Other gifts those first couple of remembered Christmases included quite a bonanza. For example, early on there was a heavy box of little metal soldiers. I think they were made of a lead alloy, the molded ingot painted over with probably lead-based paint as well. These gave me endless pleasure as I staged innumerable savage World War II battles with them on the front room carpet.

Along with the massive doses of x-rays the doctors administered to my chest and neck as an infant to correct congestive heart failure, and the machines in shoe stores that would show how well the footwear fit by actually zapping through kids' little feet and revealing to our wondering gaze just what our living bones looked like swaddled in their ghostlike surrounding flesh, and all the movies and TV encouraging smoking that went on among many if not most adults in our young environments, not to mention the mercury-based fillings in our teeth, the small amount of lead I ingested from all that play with the toy soldiers does not seem to have caused me terrific harm. Nobody knew any better, in any case. We mostly made it through to adulthood without airbags or even seatbelts too. Go figure.

Other gifts received that first time or two: a battery-operated Morse code signaling device, a tiny, assemble-it-yourself crystal radio set that actually worked, a record of Bozo the Clown rocketing about among the continents, and a realistic book about American Indians before the Europeans arrived, both text and illustrations interesting and enlightening.

Along with cool, evocative traditions that were developing for me around the Christmas holiday, there were others coming soon about New Year's. In particular, I learned that New Year's Eve, only six days after Christmas, is another party time. Then at midnight, one is to open one's front door, yell, and bang on pots and pans with big spoons to make a raucous, percussive noise for a few minutes. We had no fireworks for such occasions then, yet making a big racket by whatever handy means was not merely tolerated but encouraged. I never knew why, do not to this day. Such are the antics of we wise apes.

On New year's Day, my mom told us, we must eat black-eyed peas. Again, the significance of this habit escaped me, but I was happy enough to comply. I like well seasoned black-eyed peas, and often as not Mom would bake fresh, hot cornbread and spread it with warm margarine or butter to dip into our warm bowls of black-eyed peas. Mmm, good!

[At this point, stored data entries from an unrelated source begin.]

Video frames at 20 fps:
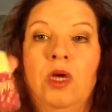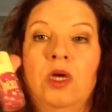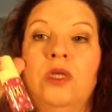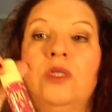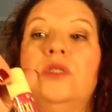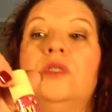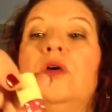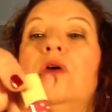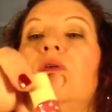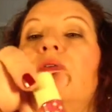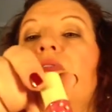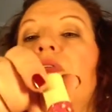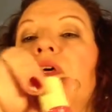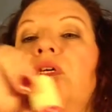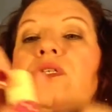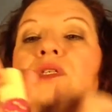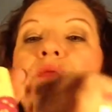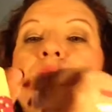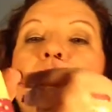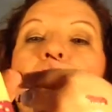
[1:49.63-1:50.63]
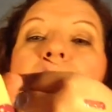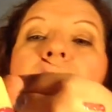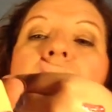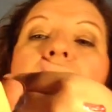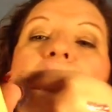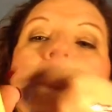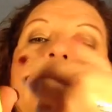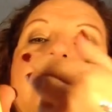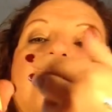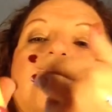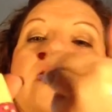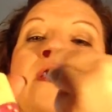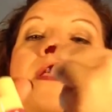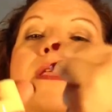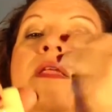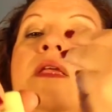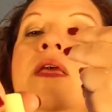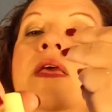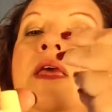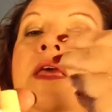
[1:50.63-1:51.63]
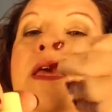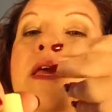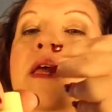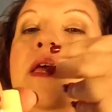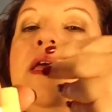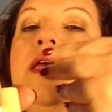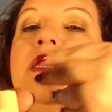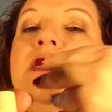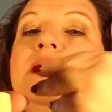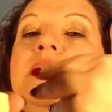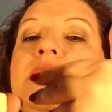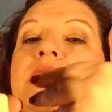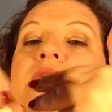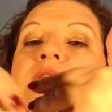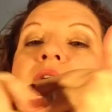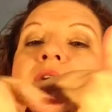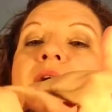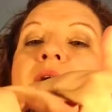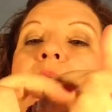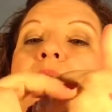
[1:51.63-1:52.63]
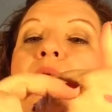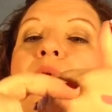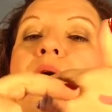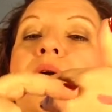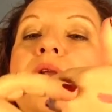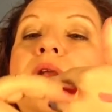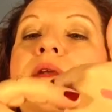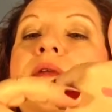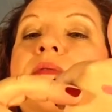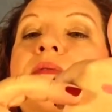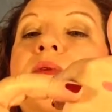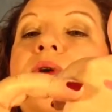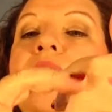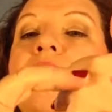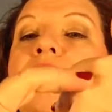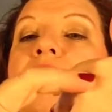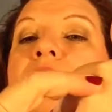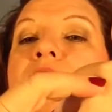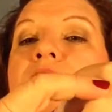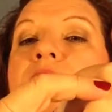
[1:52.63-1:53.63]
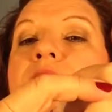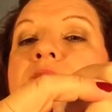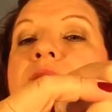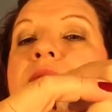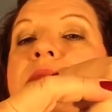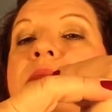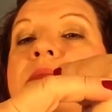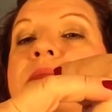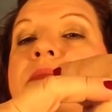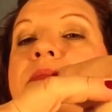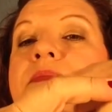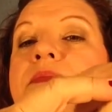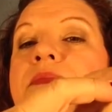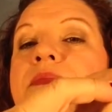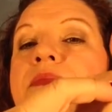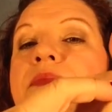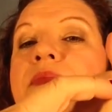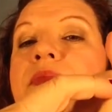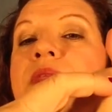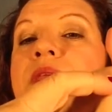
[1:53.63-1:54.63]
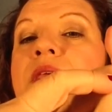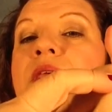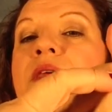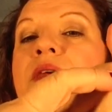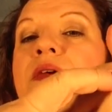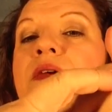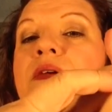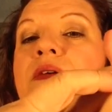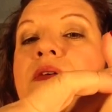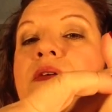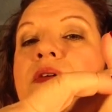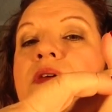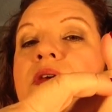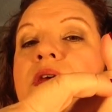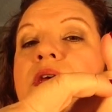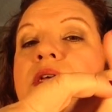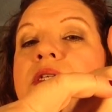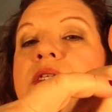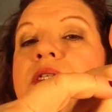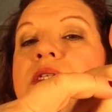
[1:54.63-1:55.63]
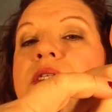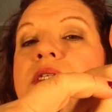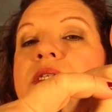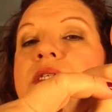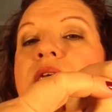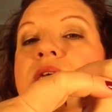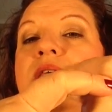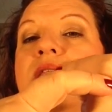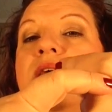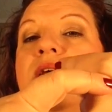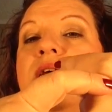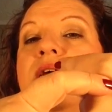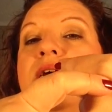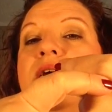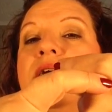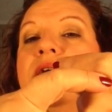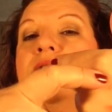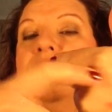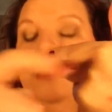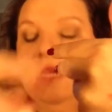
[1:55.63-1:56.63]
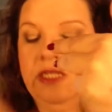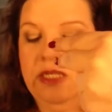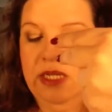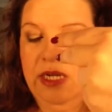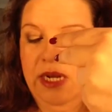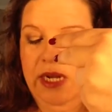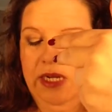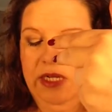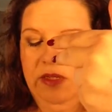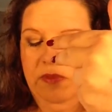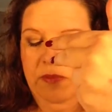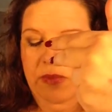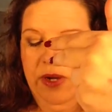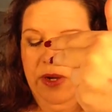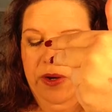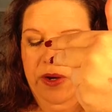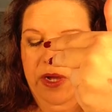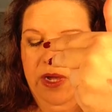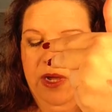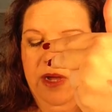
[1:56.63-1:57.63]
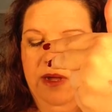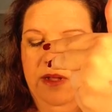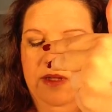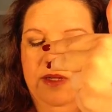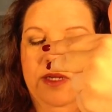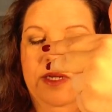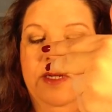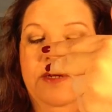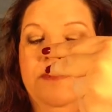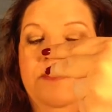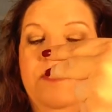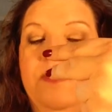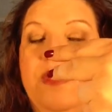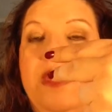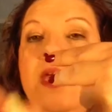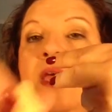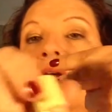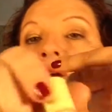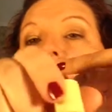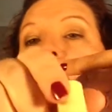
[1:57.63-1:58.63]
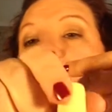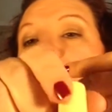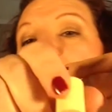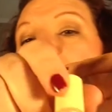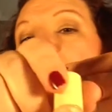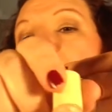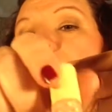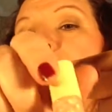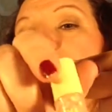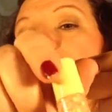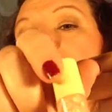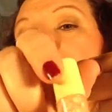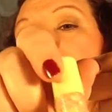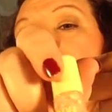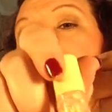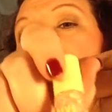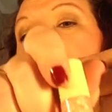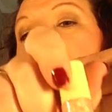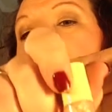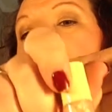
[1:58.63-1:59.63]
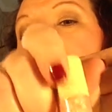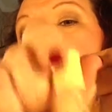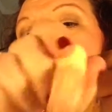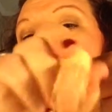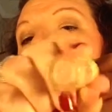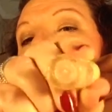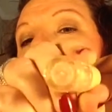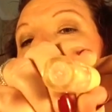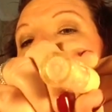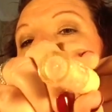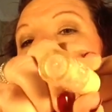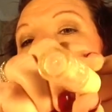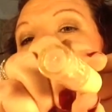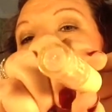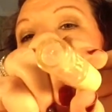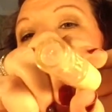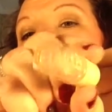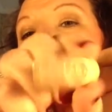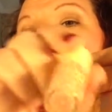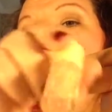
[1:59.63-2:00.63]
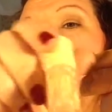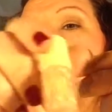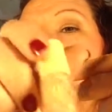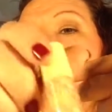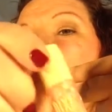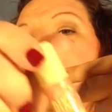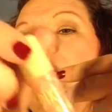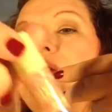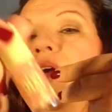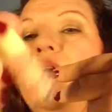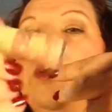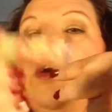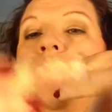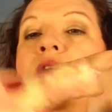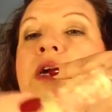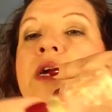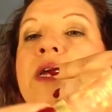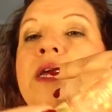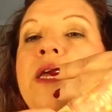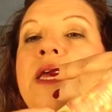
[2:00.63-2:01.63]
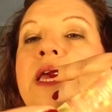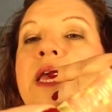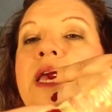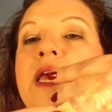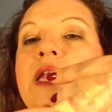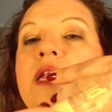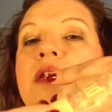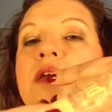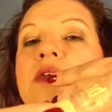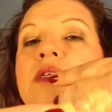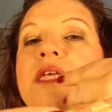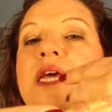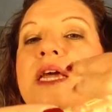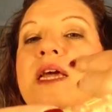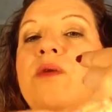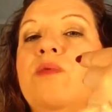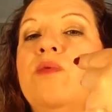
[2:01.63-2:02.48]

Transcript: So this one is the top one right here. You can see there. It's a nice berry color. Um, this one is kind of a clear, it looks like a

As time passed, and I had not that long to wait by then, Christmases became more jolly as first a sister and then several brothers joined our growing throng. Dad too, but Mom especially had a way of making such occasions extraordinarily meaningful, bright, and full of good memories, with songs and instrumental holiday music, delicious smells, movies or special TV programs, projects, driving out or taking walks to see awesome house decorations, hopeful, upbeat records, laughter, meaningful gatherings at schools or churches, helping one another to make everything ready, and many generous exchanges of thoughtful presents. More than anything, these happy times remind me of our inspirational Mama and the rich, joyful atmosphere of celebration and Christmas spirit she helped instill.

How did you celebrate in December when young, and what all do you recall? If you are like me, it can be a fun trip down that particular reminiscence lane.